**Work instructions**
Where a picture occurs in the data, omit it, and copy all remaining data exactly.

**Records for this exercise**
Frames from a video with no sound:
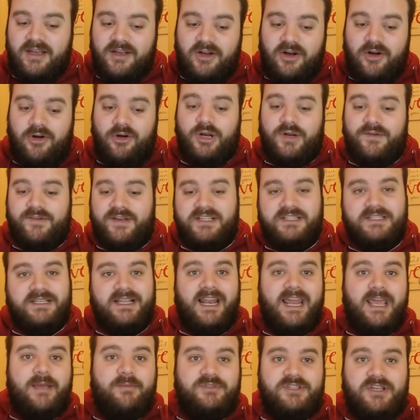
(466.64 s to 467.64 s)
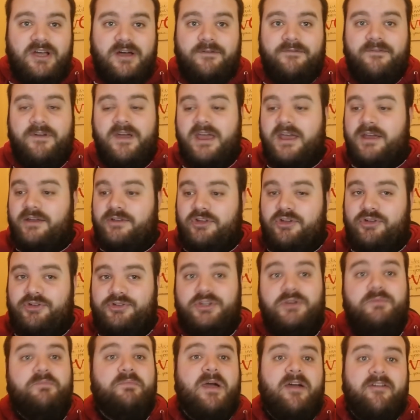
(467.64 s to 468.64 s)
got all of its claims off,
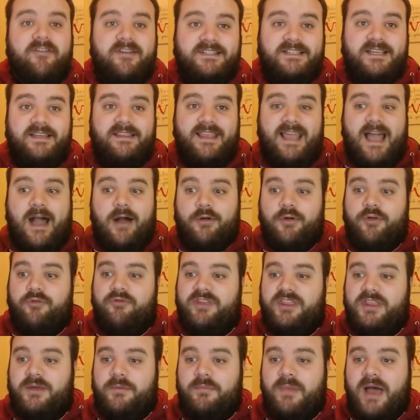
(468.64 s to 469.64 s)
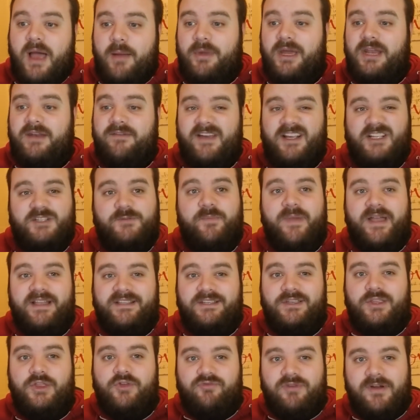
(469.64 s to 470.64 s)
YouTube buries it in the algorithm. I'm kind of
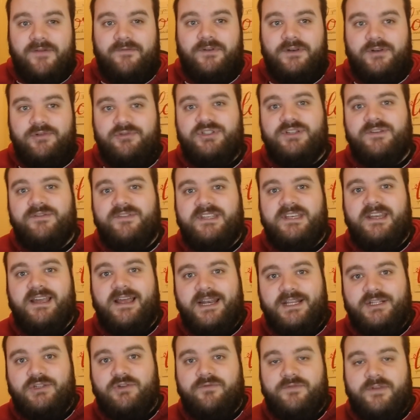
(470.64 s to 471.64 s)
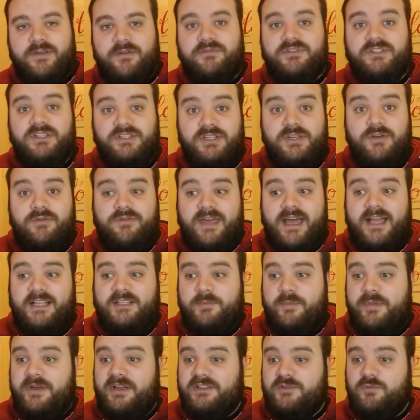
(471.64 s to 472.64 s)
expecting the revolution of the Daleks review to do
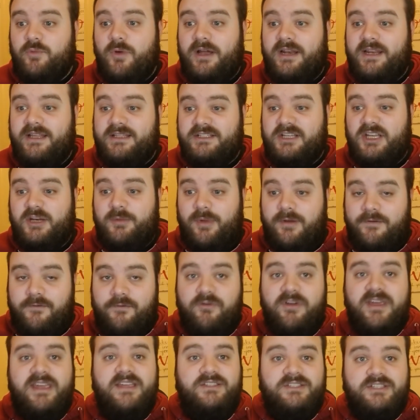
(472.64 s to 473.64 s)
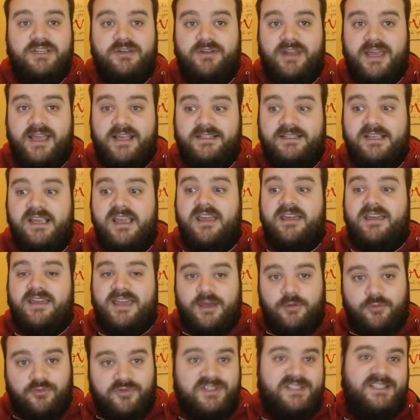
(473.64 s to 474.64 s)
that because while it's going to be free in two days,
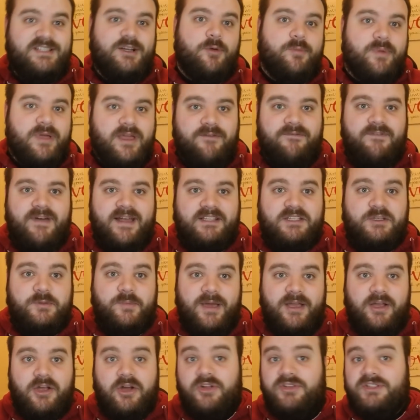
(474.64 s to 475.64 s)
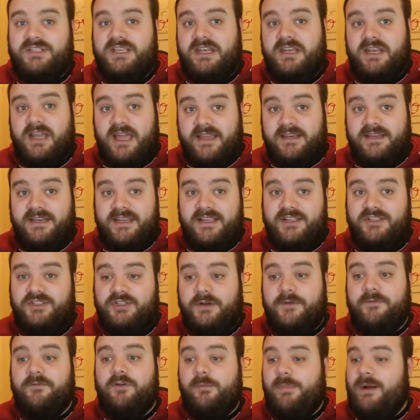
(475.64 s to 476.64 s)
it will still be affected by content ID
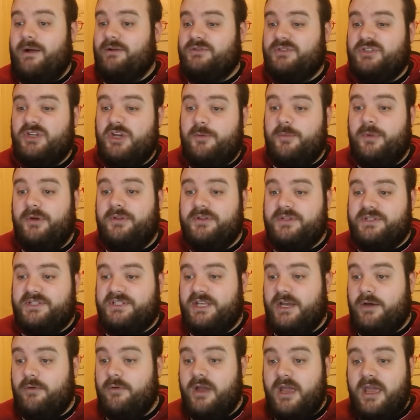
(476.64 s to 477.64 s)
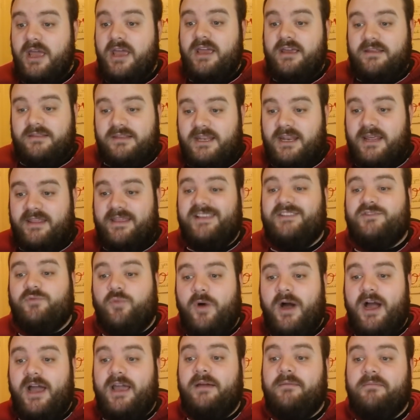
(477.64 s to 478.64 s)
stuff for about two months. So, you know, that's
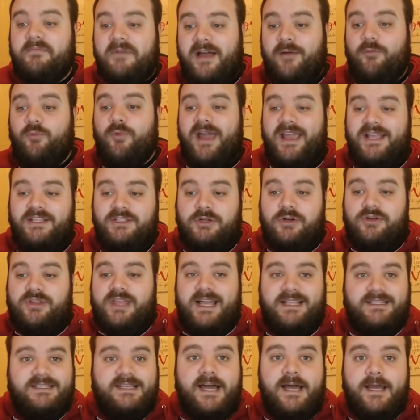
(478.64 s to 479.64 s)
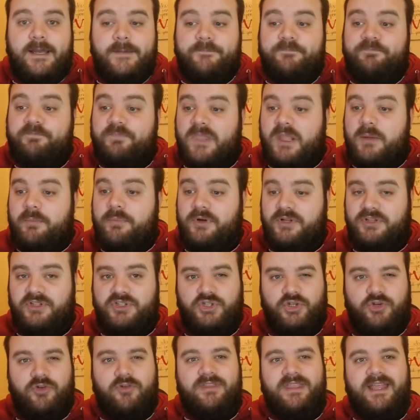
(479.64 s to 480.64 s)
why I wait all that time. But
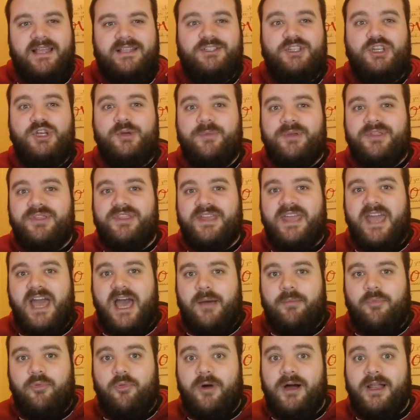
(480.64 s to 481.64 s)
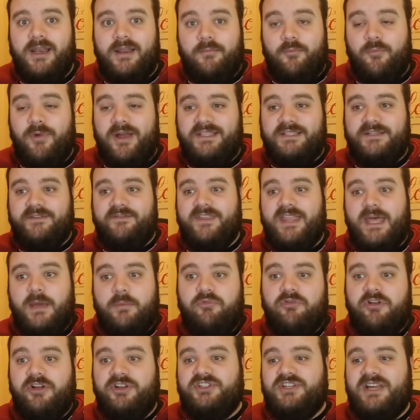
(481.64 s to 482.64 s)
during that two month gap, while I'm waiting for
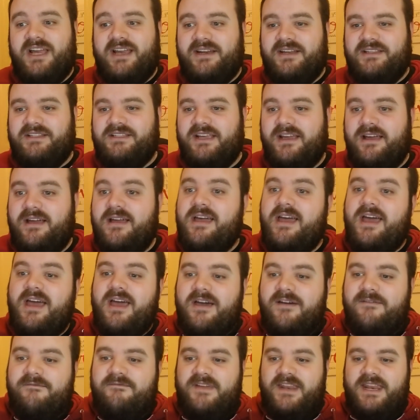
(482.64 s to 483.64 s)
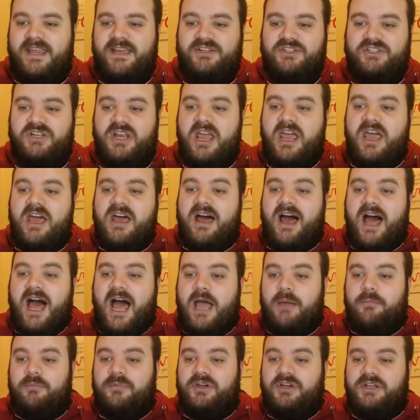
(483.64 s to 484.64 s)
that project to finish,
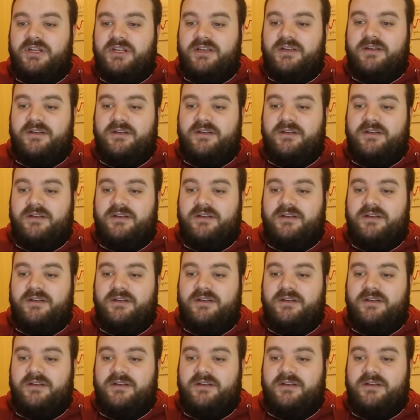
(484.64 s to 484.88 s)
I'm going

**Result of the exercise**
Frames from a video with no sound:
(466.64 s to 467.64 s)
(467.64 s to 468.64 s)
got all of its claims off,
(468.64 s to 469.64 s)
(469.64 s to 470.64 s)
YouTube buries it in the algorithm. I'm kind of
(470.64 s to 471.64 s)
(471.64 s to 472.64 s)
expecting the revolution of the Daleks review to do
(472.64 s to 473.64 s)
(473.64 s to 474.64 s)
that because while it's going to be free in two days,
(474.64 s to 475.64 s)
(475.64 s to 476.64 s)
it will still be affected by content ID
(476.64 s to 477.64 s)
(477.64 s to 478.64 s)
stuff for about two months. So, you know, that's
(478.64 s to 479.64 s)
(479.64 s to 480.64 s)
why I wait all that time. But
(480.64 s to 481.64 s)
(481.64 s to 482.64 s)
during that two month gap, while I'm waiting for
(482.64 s to 483.64 s)
(483.64 s to 484.64 s)
that project to finish,
(484.64 s to 484.88 s)
I'm going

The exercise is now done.